Just 5 years ago we thought emerging economies were a destination for capital; now they’re the major source of capital.
Most companies have outperformed lately because growth outside US has been stronger than envisioned.
Investment management is about 3 things: asset allocation, investment vehicles, and risk management. Not very complex.
Key questions for investors:
-striking the right balance between forces of economic synchronization and de-coupling.
-Portfolio positioning in the context of binary medium-term outcomes
-Appropriately handle the internationalization of investment management
-Dealing with asset class fluidity and correlation changes
-Ensuring value for money in accessing investment vehicles
-Navigating organizational challenges.
Buying real estate in Mexico is very different than buying bonds there.
Traditional classifications no longer make sense.
How to ensure value? Fees get very high when everyone wants a certain asset.
Risk management is going to be increasingly important. We’re rebuilding and reinventing the institution of HMC.
CONCLUSION
These signals are meaningful. Global economic convergence has continued while fluidity of int’l monetary system is increasing.
At public sector level, we need to test and retest robustness of nat’l policy reaction functions and global governance.
Q&A
Q: As you know there are 8,000 hedge funds. Is this a problem?
Hedge funds are not asset classes; they are a means of managing investments. They do 2 things different from tradition: a) they leverage, b) they can go short and long. Like everything else, if taken to extreme, these actions can cause problems.
3 distinctions:
– Are they a threat to stability? Amaranth at least was not, despite losing more money than LTCM.

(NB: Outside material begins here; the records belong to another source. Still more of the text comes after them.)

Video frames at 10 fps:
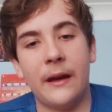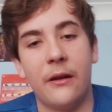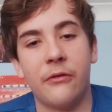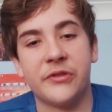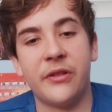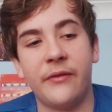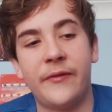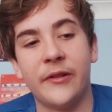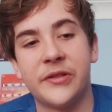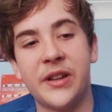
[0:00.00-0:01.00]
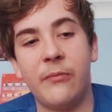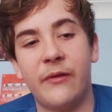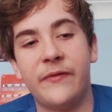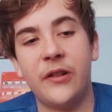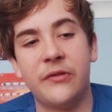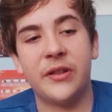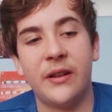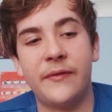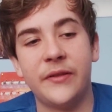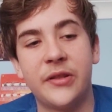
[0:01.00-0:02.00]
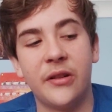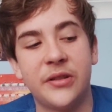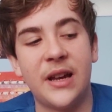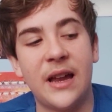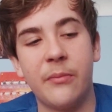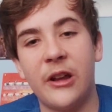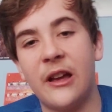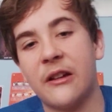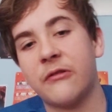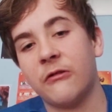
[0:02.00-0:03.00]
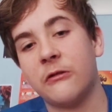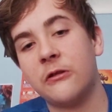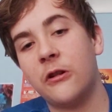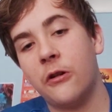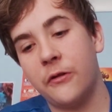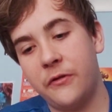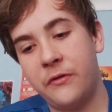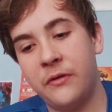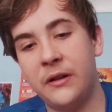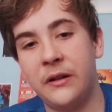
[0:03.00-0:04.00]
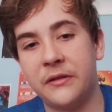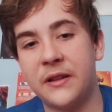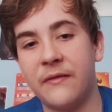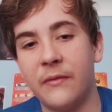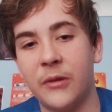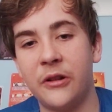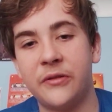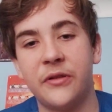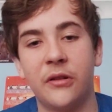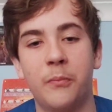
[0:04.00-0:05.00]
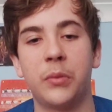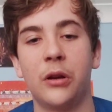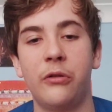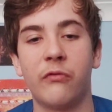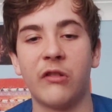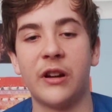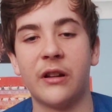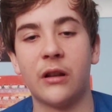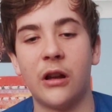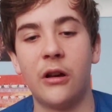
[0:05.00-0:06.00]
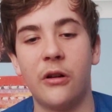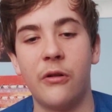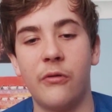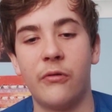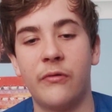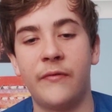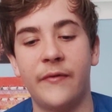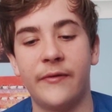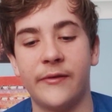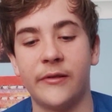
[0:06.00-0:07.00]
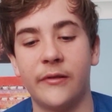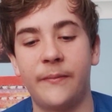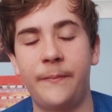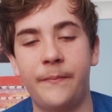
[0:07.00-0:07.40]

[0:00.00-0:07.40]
And also for the same with Yuta, if you turned Anime Accurate on, it'd give him like the blue ring glow, the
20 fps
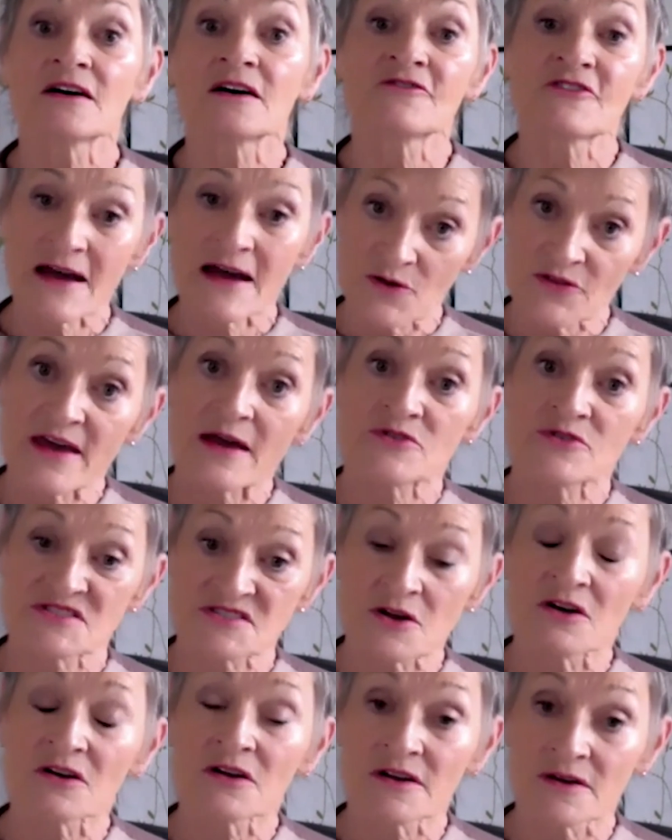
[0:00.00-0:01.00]
of how that was
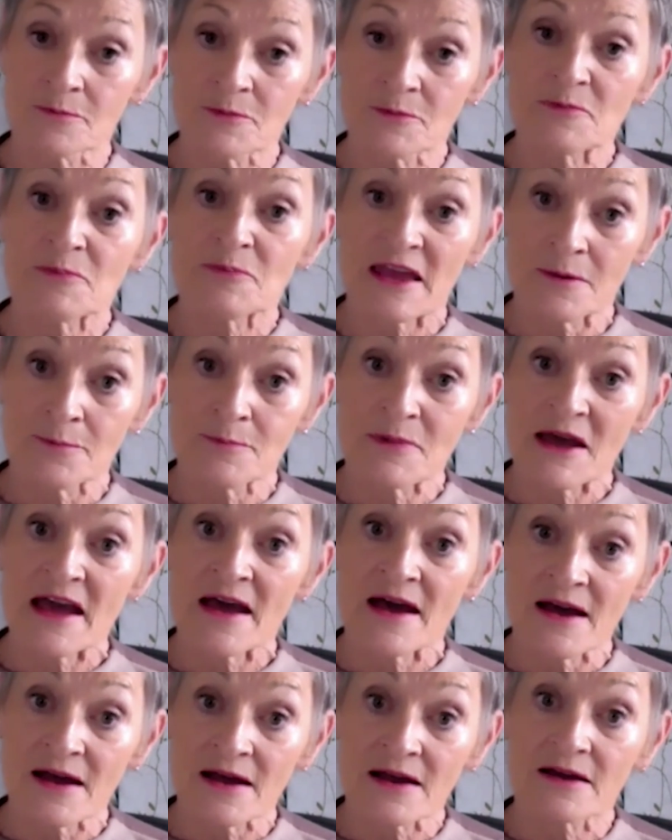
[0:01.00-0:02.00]
all going to be paid back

– Are they a threat to the small uninformed investor? Those investors shouldn’t be in them.
– Do they potentially contaminate economic relationships? Are they a level playing field?
Q: Insights on Africa, Egypt? On carry trades?
Most crowded carry trades in April were in NZ, Turkey-all funded by yen. You could borrow at 1%, get 10-17% returns in NZ, Turkey. Then certain markets dropped by 20-30%—and nothing blew up. Carry trades have tendency to become more crowded.
Q: How do you handle risk management?
1)Buy cheap insurance on fat tails
2) Analyze correlation of exposures across and within asset classes.
Q: What is optimal compensation scheme for outside funds and for your own employees?
Several new hedge funds have overly generous comp schemes, and we tend to avoid them.
For our own employees, we have clawback provision. If they don’t consistently outrperform, the carry they earn is clawed back.
Q: Aren’t US markets much more sophisticated? US markets providing a service to global economy.
There’s a view that Asians don’t trust their own markets. So they delegate capital allocation to the West. I think that’s an outcome, and not a bad outcome, but it wasn’t by design.
Part of the orderly solution is for emerging markets to develop more sophisticated capital markets.
At some point Asian populations will ask for bridges, schools, etc.
Q: Opinion on china?
HMC has increased the emerging markets allocation by $1b+.
One of the reasons managing success is tough is that the typical emerging market is not used to deal with large capital inflow.
How do you get out of overinvestment? Because China is mostly a closed economy, you can work off overinvestment over years, unlike the typical boom/bust of Thailand, Argentina, etc.
Q: Hedge funds account for ½ of NYSE volume. Doesn’t that call for regulation?
Have not thought about this.
Q: Where are you investing?
We think US fixed income market is near a secular top.
We think US economy will soft-land, either for endogenous reasons (housing market corrects but corporate investment picks up) or will soft-land because of enormous monetary market flexibility (Fed could cut rates). It’s hard to imagine foreign markets doing better than US when US goes into recession. So there’s no safe refuge.
If world goes into recession, you want a liquid market. We think of recession as a risk under our ‘fat-tail’ insurance.